[Start of Attachment]

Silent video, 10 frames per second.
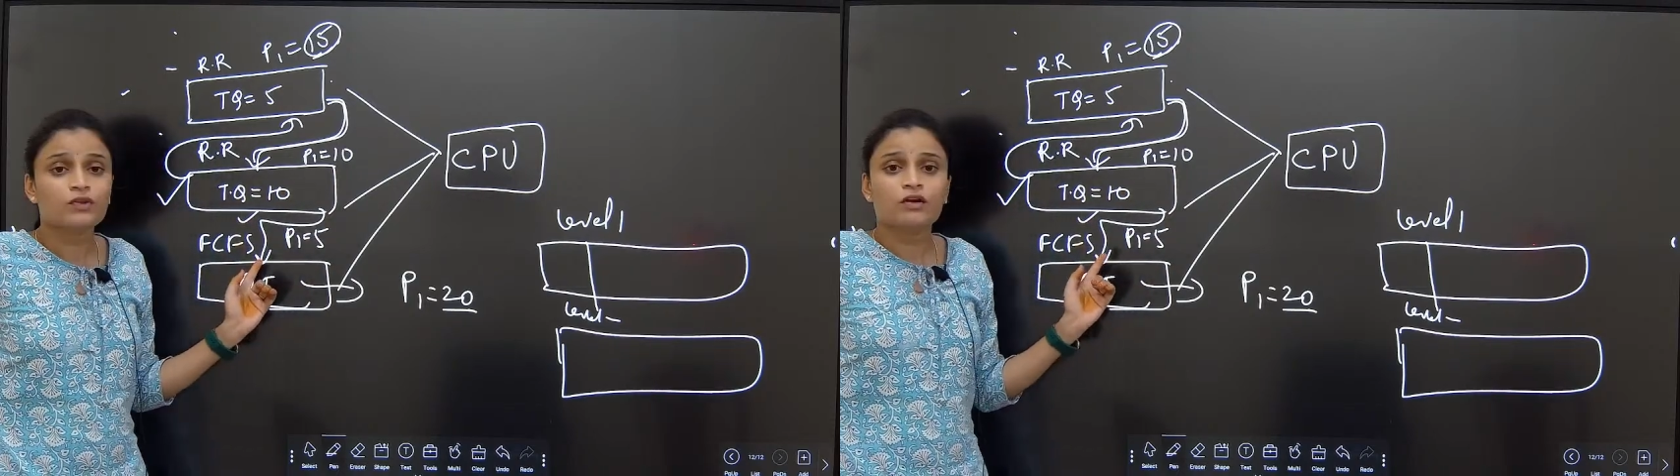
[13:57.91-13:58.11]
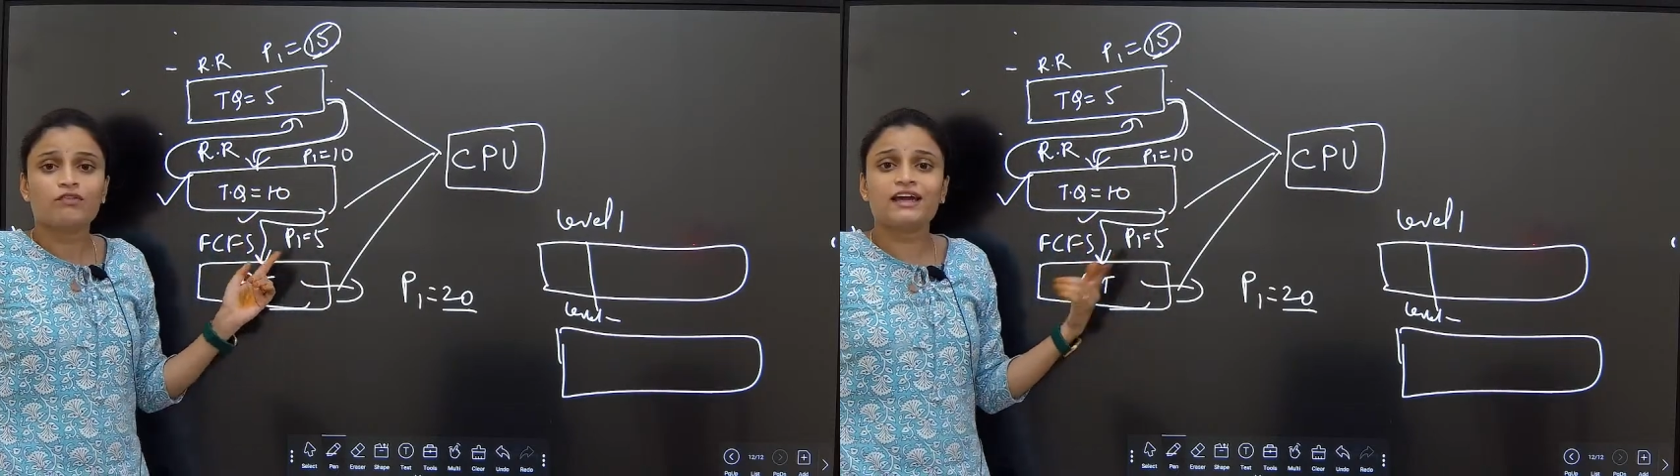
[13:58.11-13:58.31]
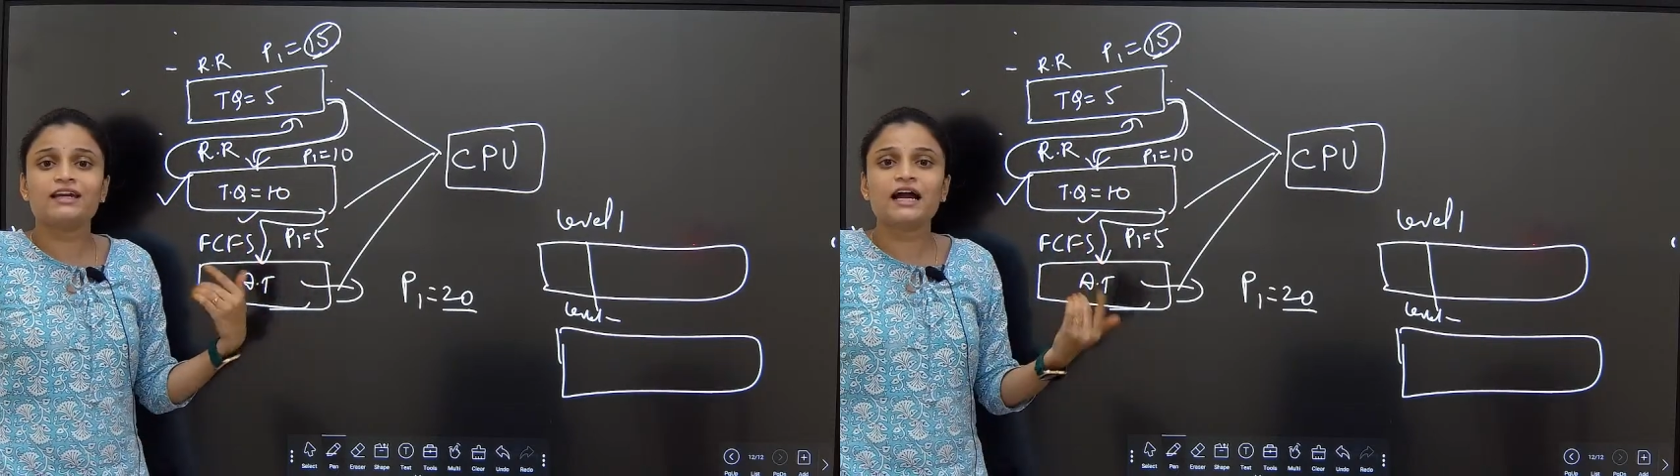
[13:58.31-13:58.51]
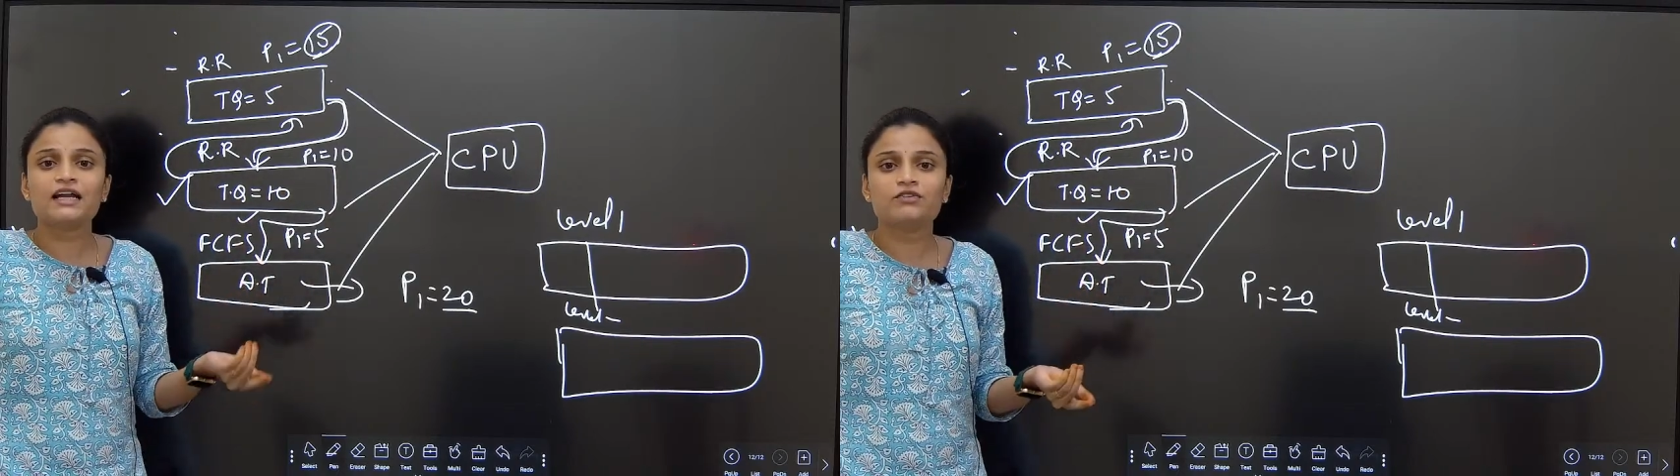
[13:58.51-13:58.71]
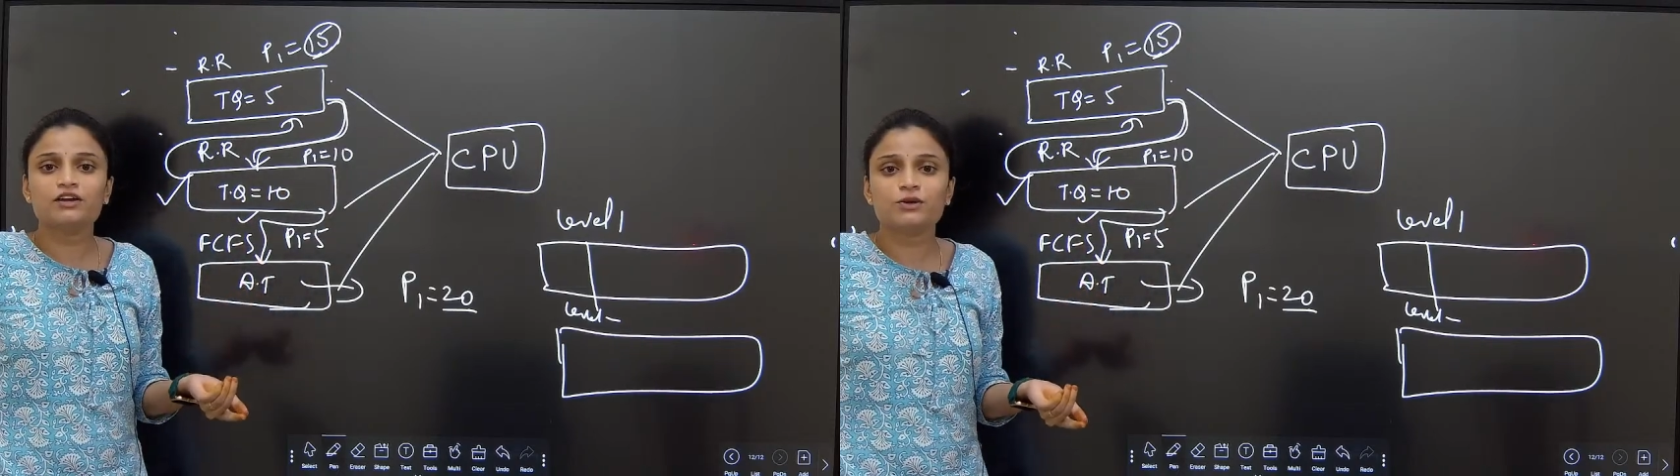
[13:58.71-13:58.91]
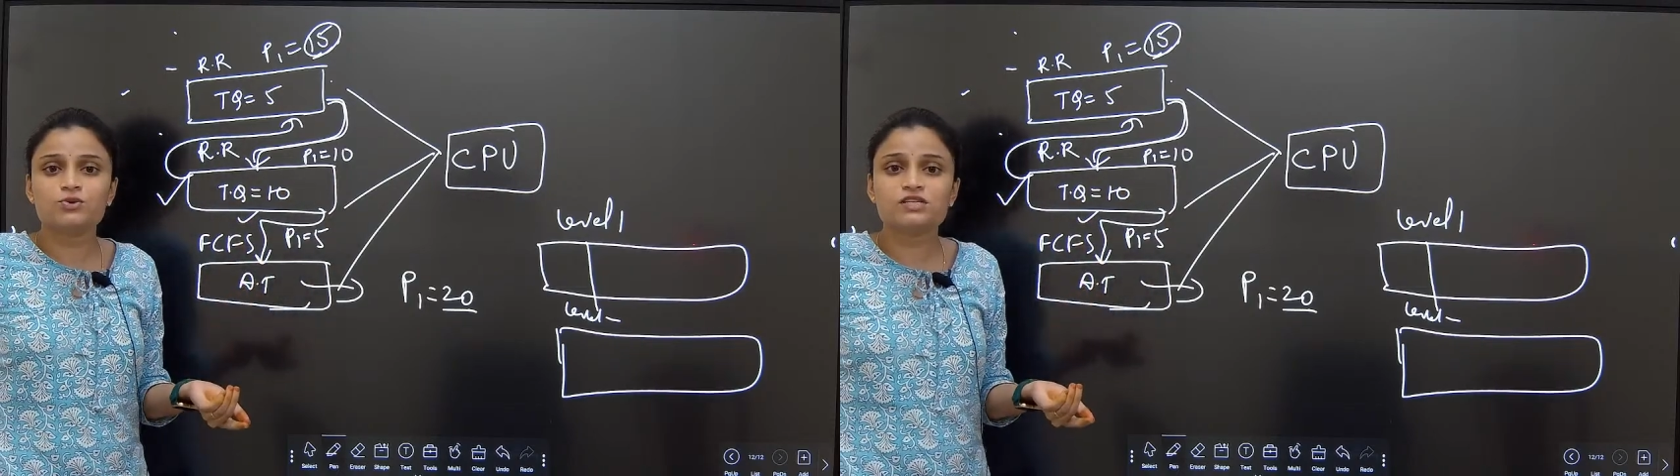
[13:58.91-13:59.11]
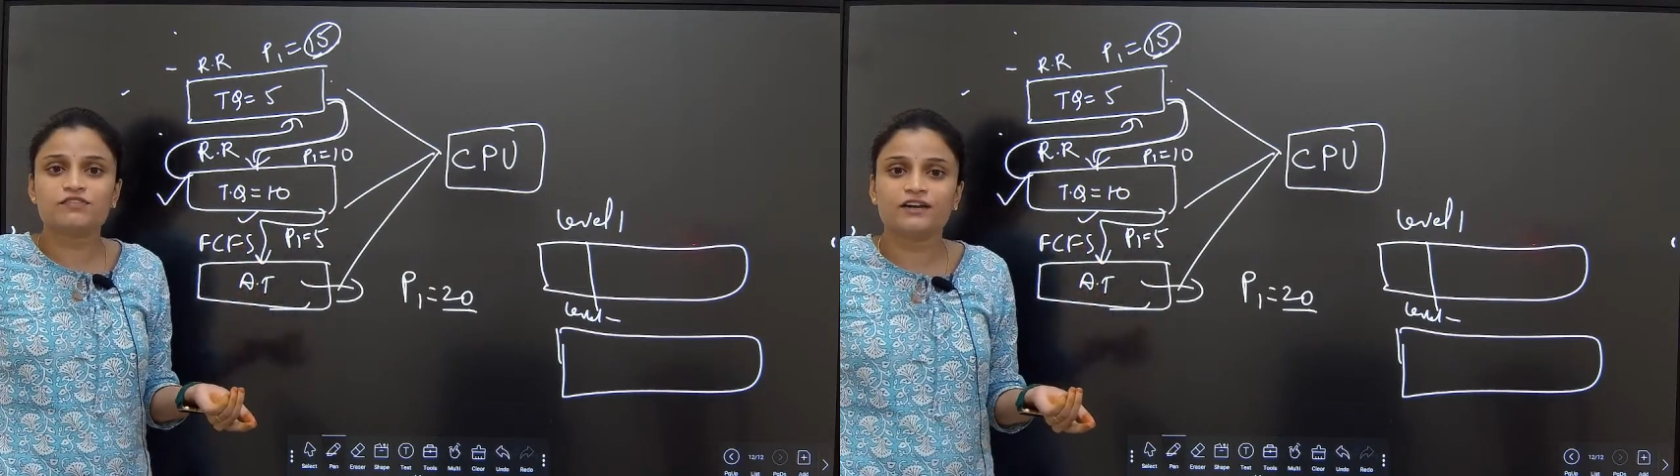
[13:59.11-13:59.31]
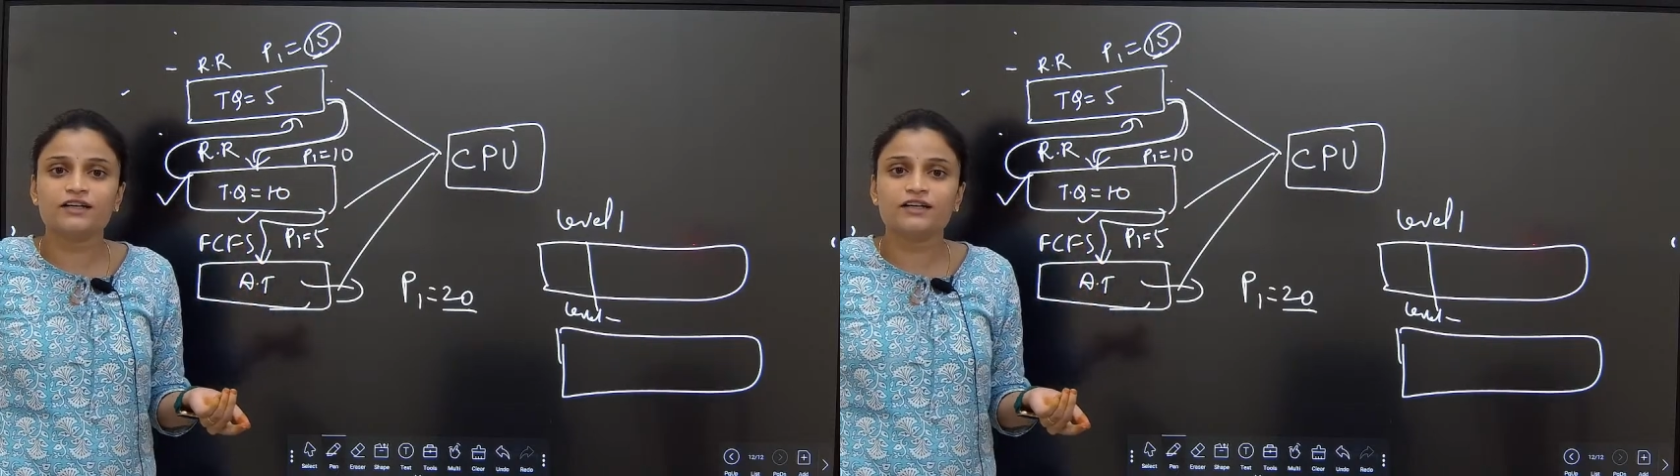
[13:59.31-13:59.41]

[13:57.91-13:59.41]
Why can't we use different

[End of Attachment]

| Assigned task |
What is needed is every record above, returned exactly, with the pictures omitted.

| Expected output |
Silent video, 10 frames per second.
[13:57.91-13:58.11]
[13:58.11-13:58.31]
[13:58.31-13:58.51]
[13:58.51-13:58.71]
[13:58.71-13:58.91]
[13:58.91-13:59.11]
[13:59.11-13:59.31]
[13:59.31-13:59.41]

[13:57.91-13:59.41]
Why can't we use different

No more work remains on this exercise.